Every study have some of the basic implications that are being used for the future time. Different studies are being done by keeping one thing in the mind that how it will work in the future time. Same is the case here in this essay or project. Whatever one wants to say it. this project became much successful in giving some of the beneficial points for the engineer which they can use in the future period without having any disturbance or problem at all.

The model can also serve as the basis for more machine learning algorithm. Further exploration to the potential features from other data source might carried out such as in the prediction of future occurrence of test limit failure.

Main conclusion from practicum experience

• Describe any lesson learned from the experience

• Discuss any new opportunity that you would like to explore further

• Describe data science pipeline and theories used or not viewed as useful in the

Practicum

• Suggest how the practicum or your preparation for it might be improved

• Describe how the practicum experience integrated the student’s coursework in the

DSA program

References of Discover Test Failure pattern

Aong, Y.-y., & Lu, Y. (2015).
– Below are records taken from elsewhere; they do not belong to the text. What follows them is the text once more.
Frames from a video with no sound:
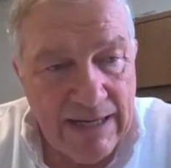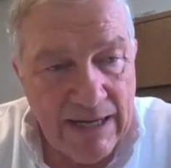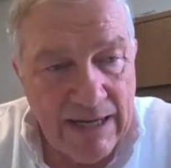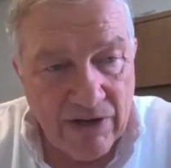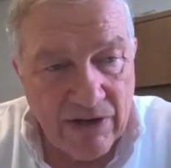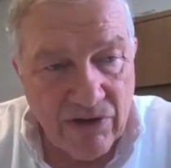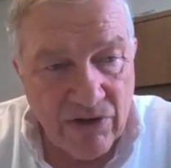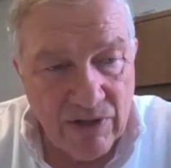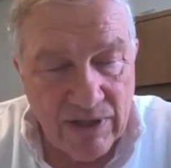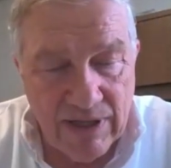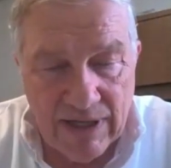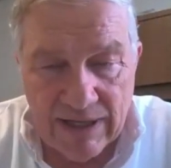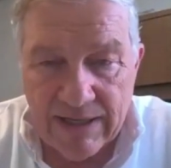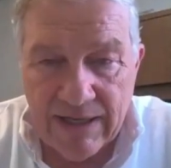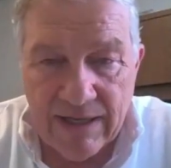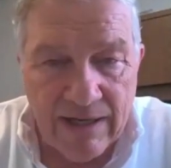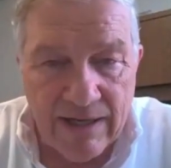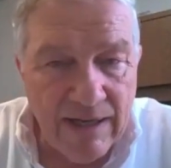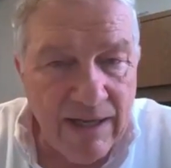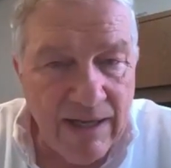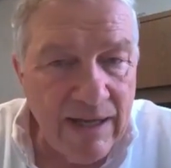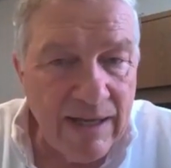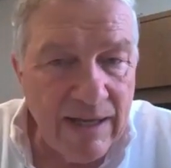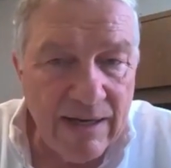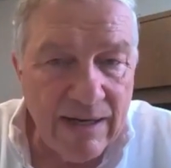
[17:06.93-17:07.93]
And you're lucky
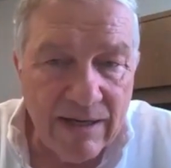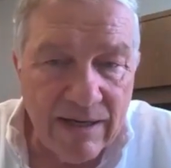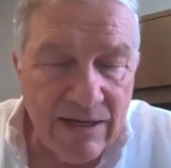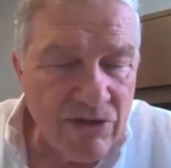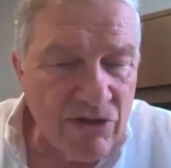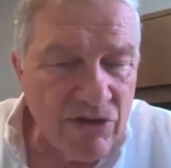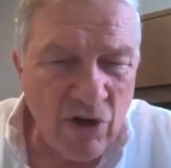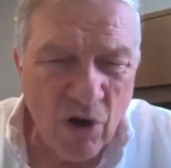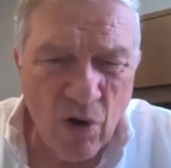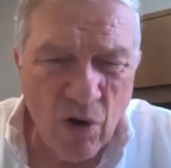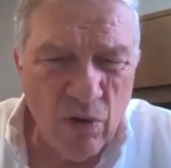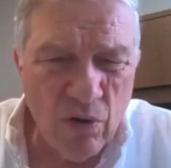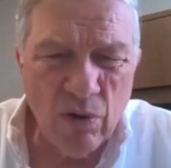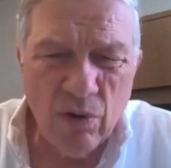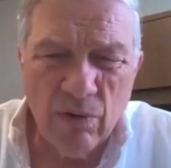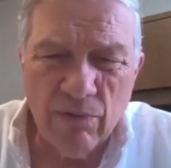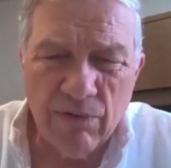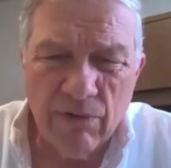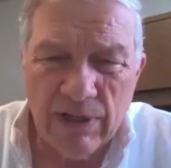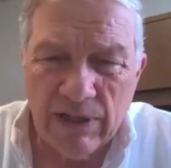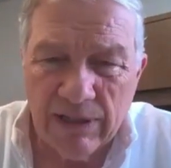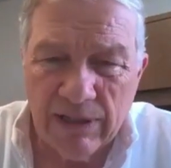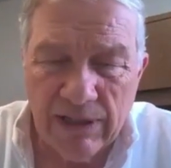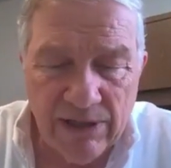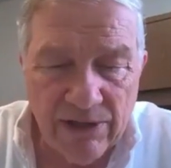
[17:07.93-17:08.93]
to get, and it's all
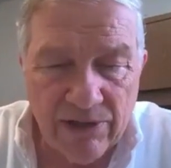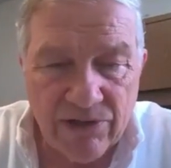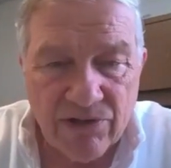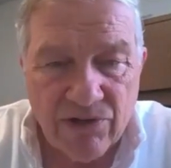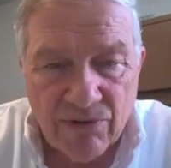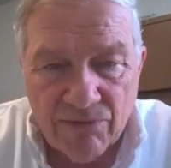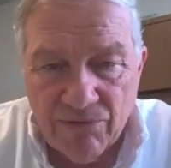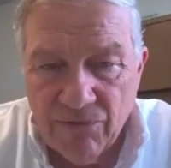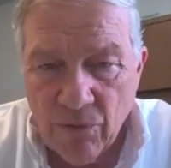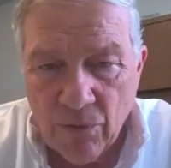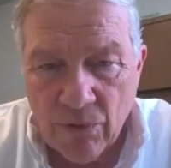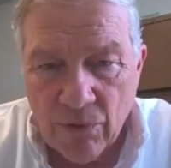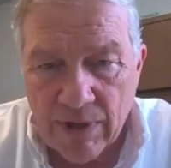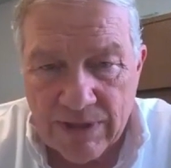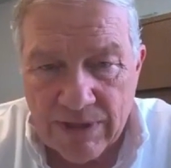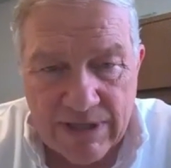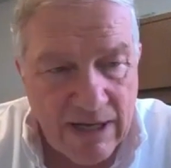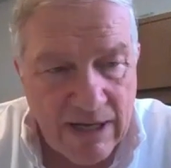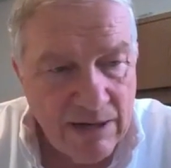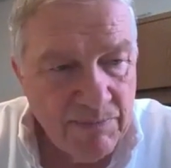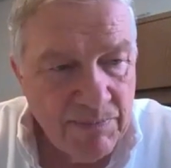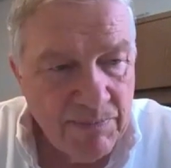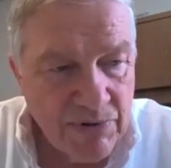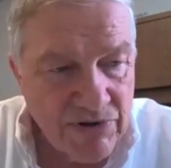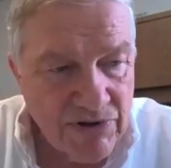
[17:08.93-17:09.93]
over the literature, 4 to
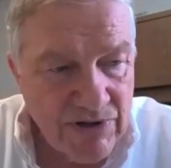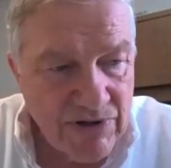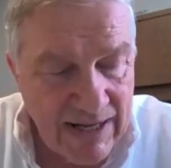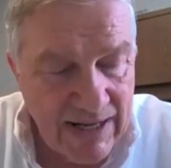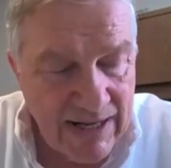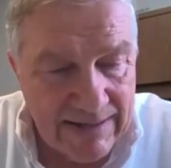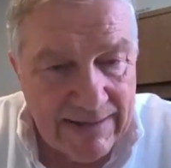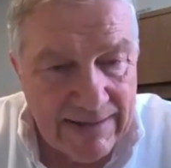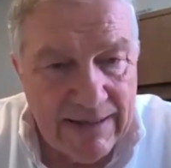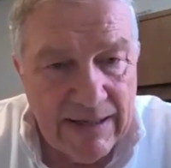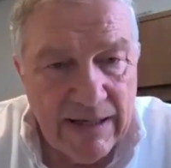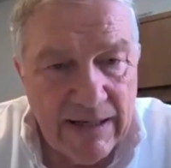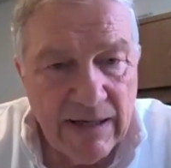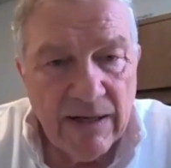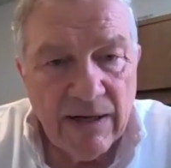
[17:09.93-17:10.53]
10%.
Decision tree methods: applications for classification and prediction. Shanghai Arch Psychiatry., 27(02), 130-135.

Chen, M., Zheng, A. X., Lloyd, J., Jordan, M. I., & Brewer, E. (2004). Failure Diagnosis Using Decision Trees. Failure Diagnosis Using Decision Trees, 03(02), 01-10.

Criminisi, A., Shotton, J., & Konukoglu, E. (2012). Decision Forests: A Unified Framework for Classification, Regression, Density Estimation, Manifold Learning and Semi-Supervised Learning. Now Publishers.

Grąbczewski, K. (2013). Meta-Learning in Decision Tree Induction. Springer.

Hsu, C.-K., Sarson, P., Schatzberger, G., & Leisenberger, F. (2016). Variation and failure characterization through pattern classification of test data from multiple test stages. 2016 IEEE international test, 01(10), 01-10.

Khalaf, A. (2016). Applying Association Rules and Decision Tree Algorithms with Tumor Diagnosis Data. International Research Journal of Engineering and Technology (IRJET), 03(08), 27-30.

Rokach, L., & Maimon, O. Z. (2008). Data Mining with Decision Trees: Theory and Applications. World Scientific.

Tan, P.-N., Steinbach, M., & Kumar, V. (2016). Introduction to Data Mining. Pearson Education India.

U.S. Government Printing Office. (1989). Naval Research Reviews, Volume 41, Issue 3. U.S. Government Printing Office.

Williams, G. J., & Simoff, S. J. (2006). Data Mining: Theory, Methodology, Techniques, and Applications. Springer.